Synopses & Reviews
In this beautifully written novel, Burroway uses a woman’s personal loss, coincident with 9/11, to explore race, territory, and renewal.
Dana, the widow of a Pennsylvania senator, buries her husband the morning of 9/11, only miles from the United 93 crash. After months of paralysis, she sells her house and heads south in an effort to pick up the lost strands of her youth.
Finding that her grandmother’s house is now gone, replaced by a strip mall, she phones an old acquaintance. Cassius Huston is black, separated from a harridan of a wife, and devoted to his three-year-old daughter.Much to their surprise, Cassius and Dana fall in love. But when Dana is threatened by Cassius’s family, she flees to the Gulf Coast, where she finally finds herself, and her life, in a place and culture she never could have anticipated.

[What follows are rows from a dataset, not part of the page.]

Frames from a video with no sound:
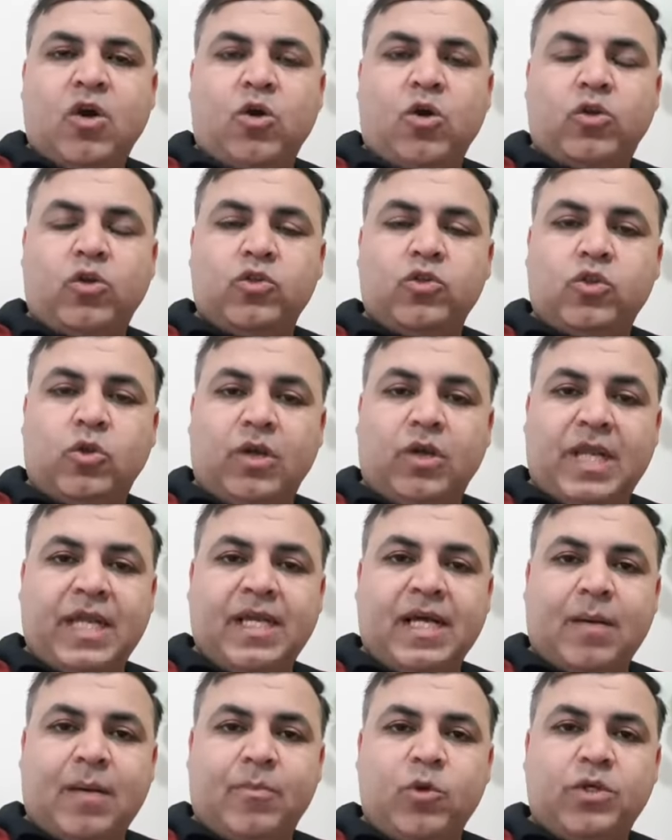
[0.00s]
और दोस्तों
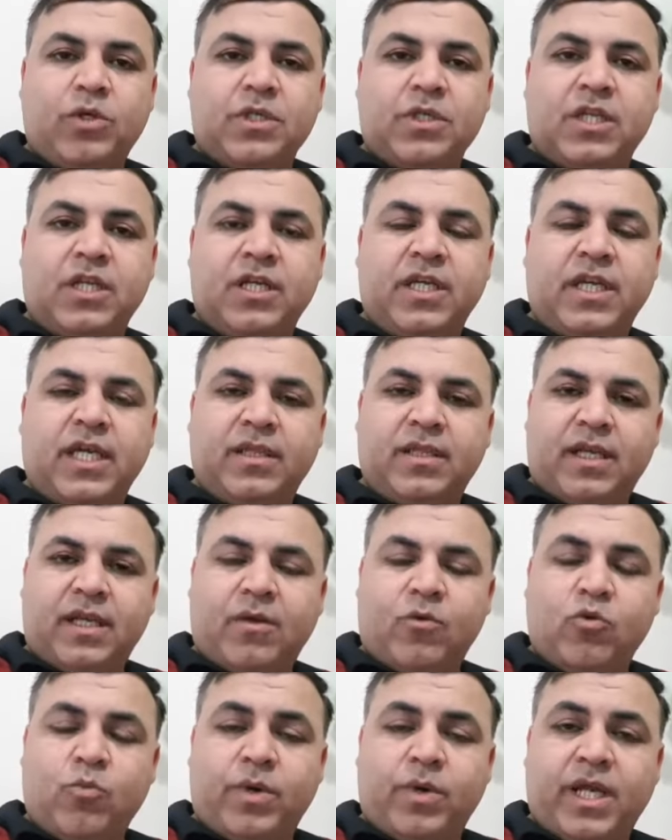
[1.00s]
लिंक आप लोगों की स्क्रीन के
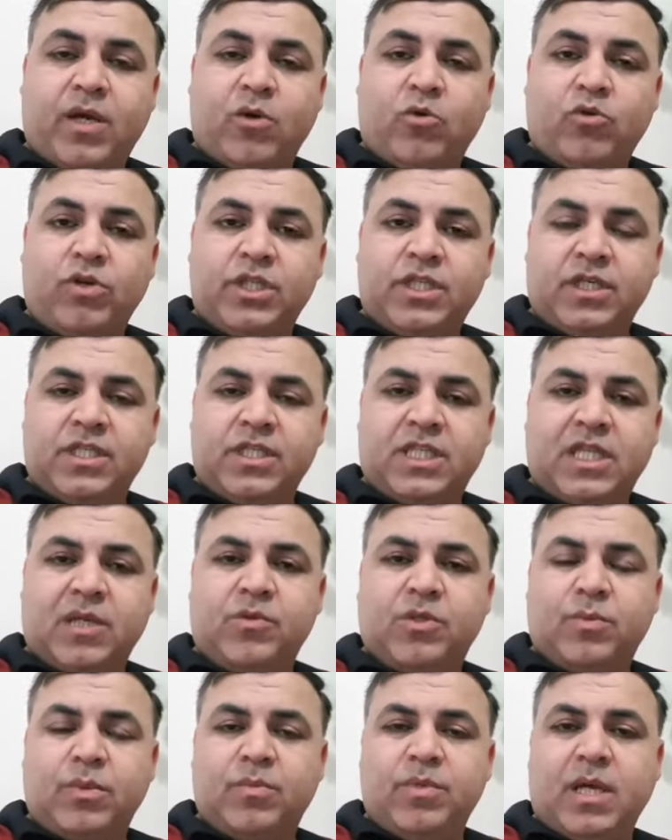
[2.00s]
अंदर है ऊपर है और नीचे
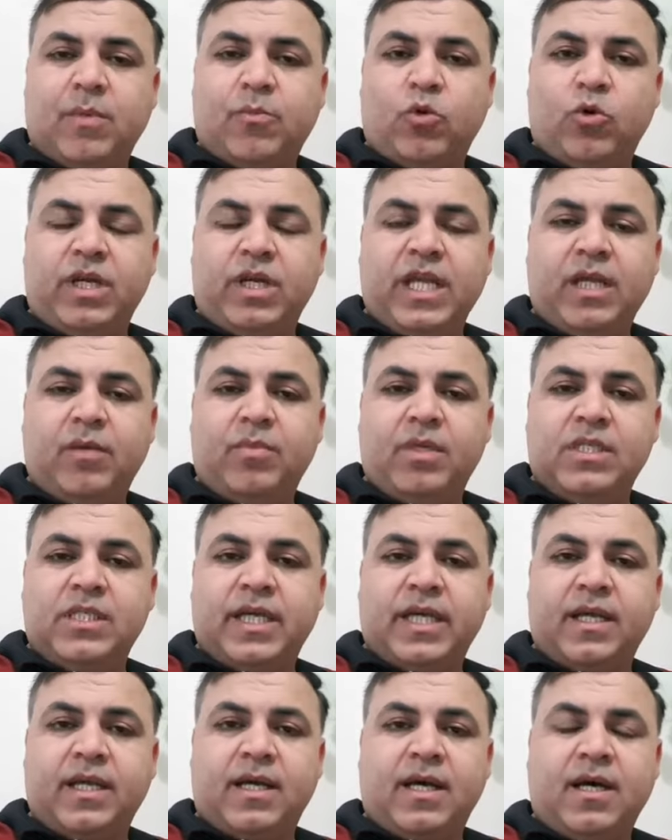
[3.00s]
डिस्क्रिप्शन में भी आपको लिंक मिल
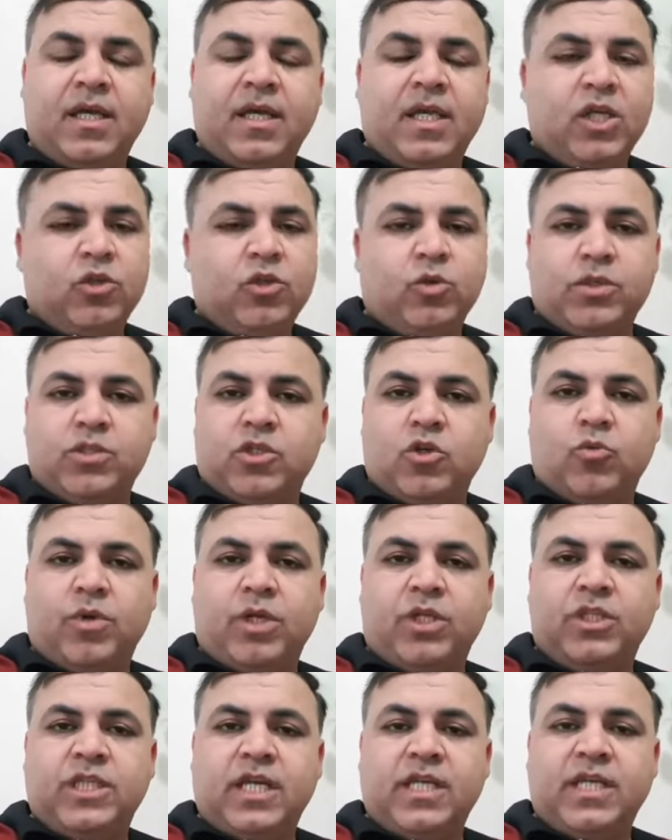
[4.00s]
जाएगा तो इसके
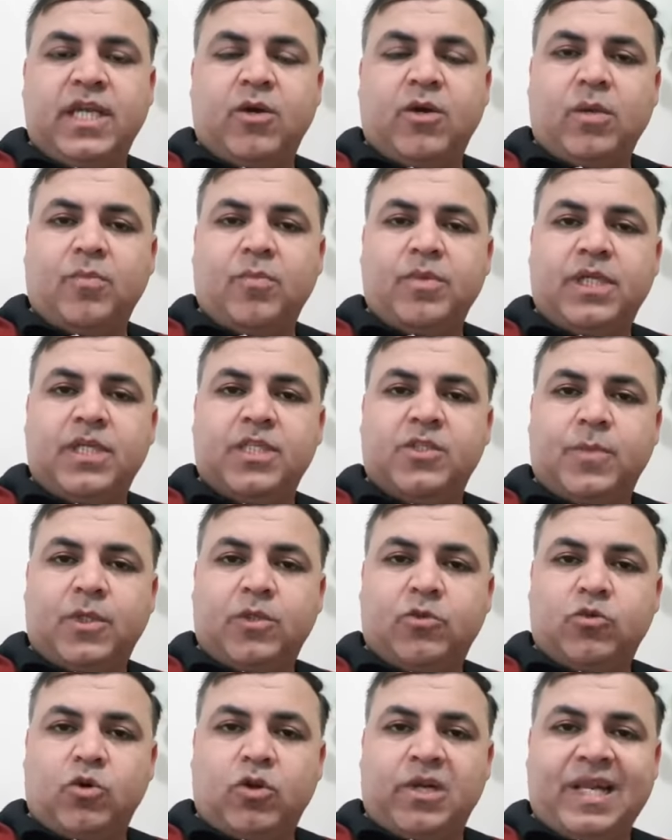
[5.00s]
ऊपर जाइए और अपनी
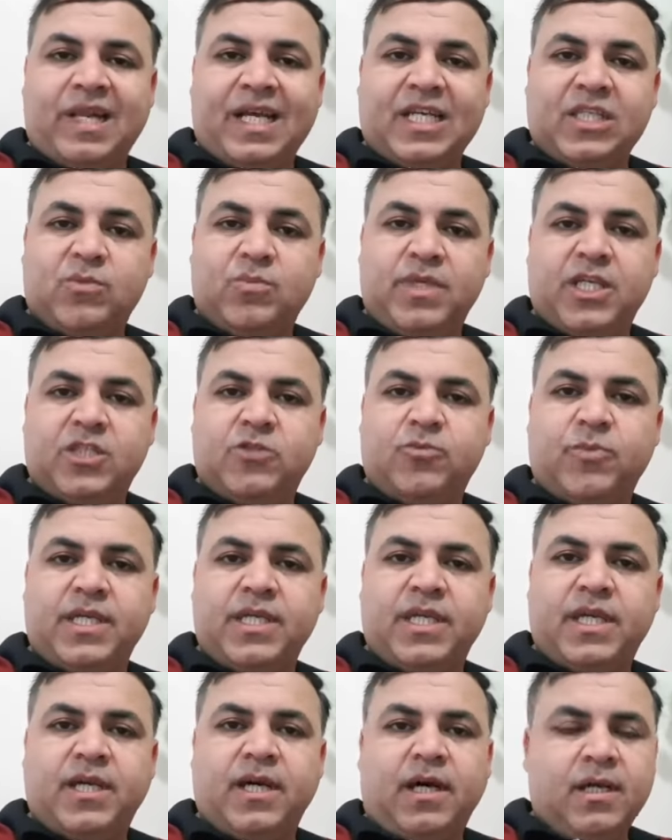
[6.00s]
किस्मत को लाजमी
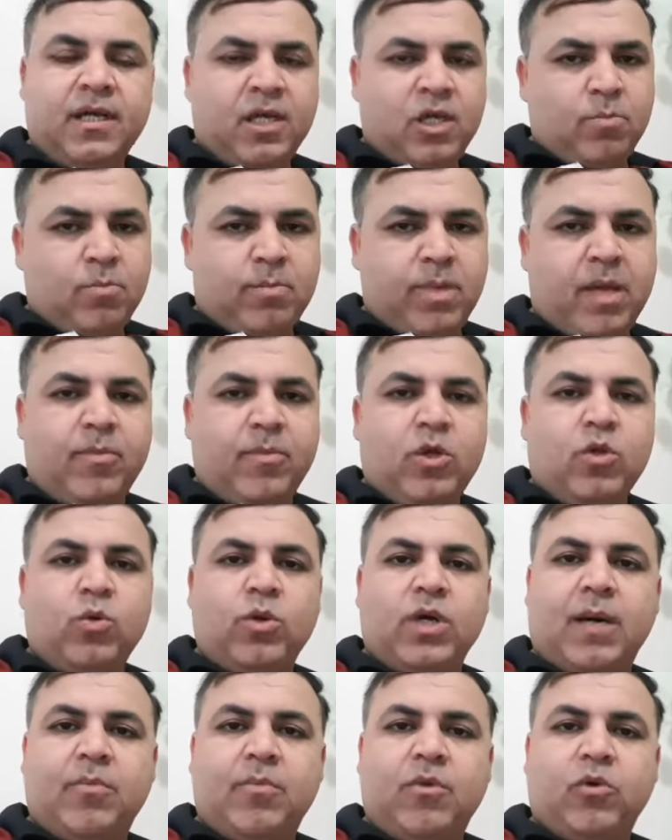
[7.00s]
आजमाइएगा मैं
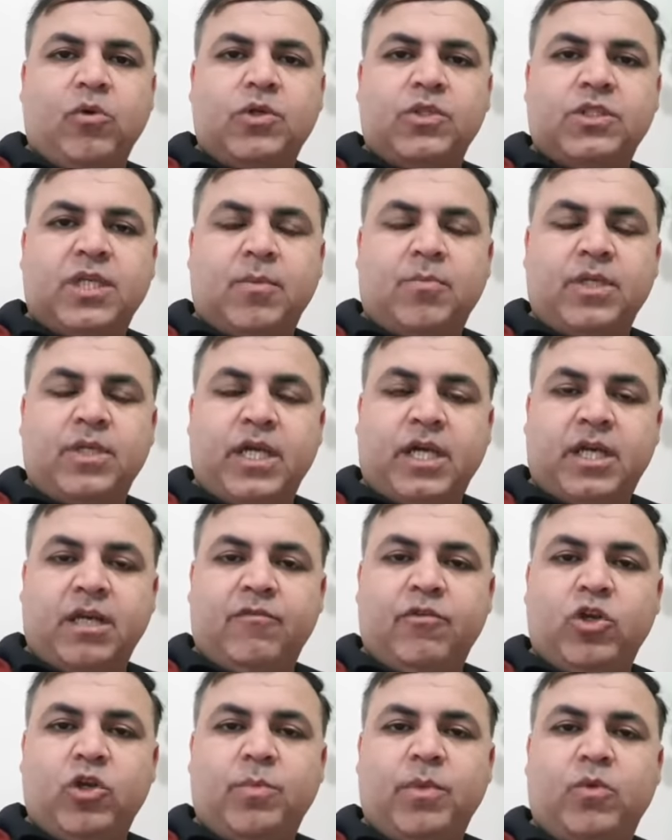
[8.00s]
मिलूंगा आप लोगों से अपनी
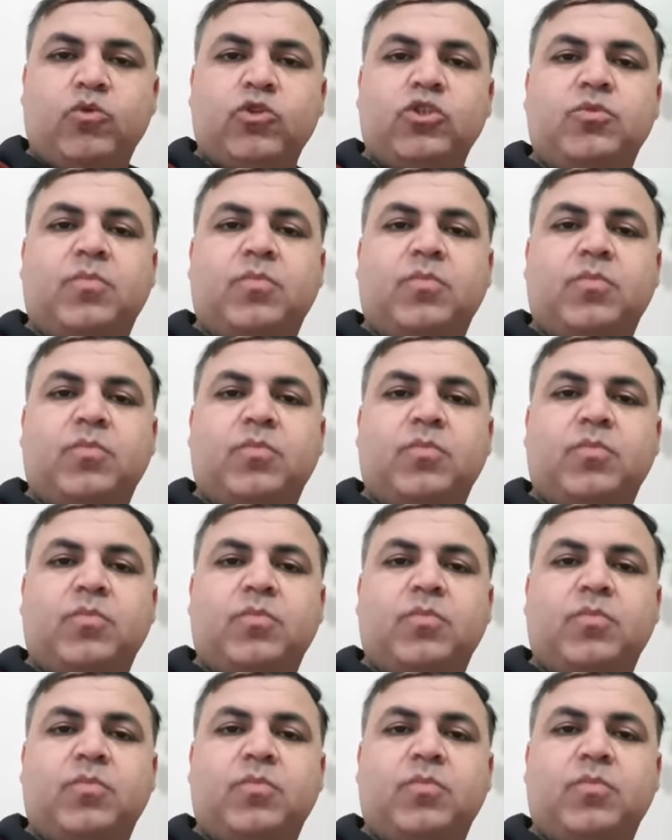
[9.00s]
अगली वीडियो में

Set amid the blur of 9/11, this wise, beautifully written novel of love, race, territory, and renewal explores the issues that challenge us all.
Review
PRAISE FOR JANET BURROWAY
“Dazzling . . . Like John Updike, she can eke out the poisonous beauty of suburban routine. Even her most ordinary characters are capable of unusual panache and introspection.”—Washington Post
About the Author
JANET BURROWAY is the author of seven novels and two texts on creative writing. Her Writing Fiction, now in its seventh edition, is the most widely used creative writing text in the United States. She divides her time among Tallahassee, London, and Wisconsin.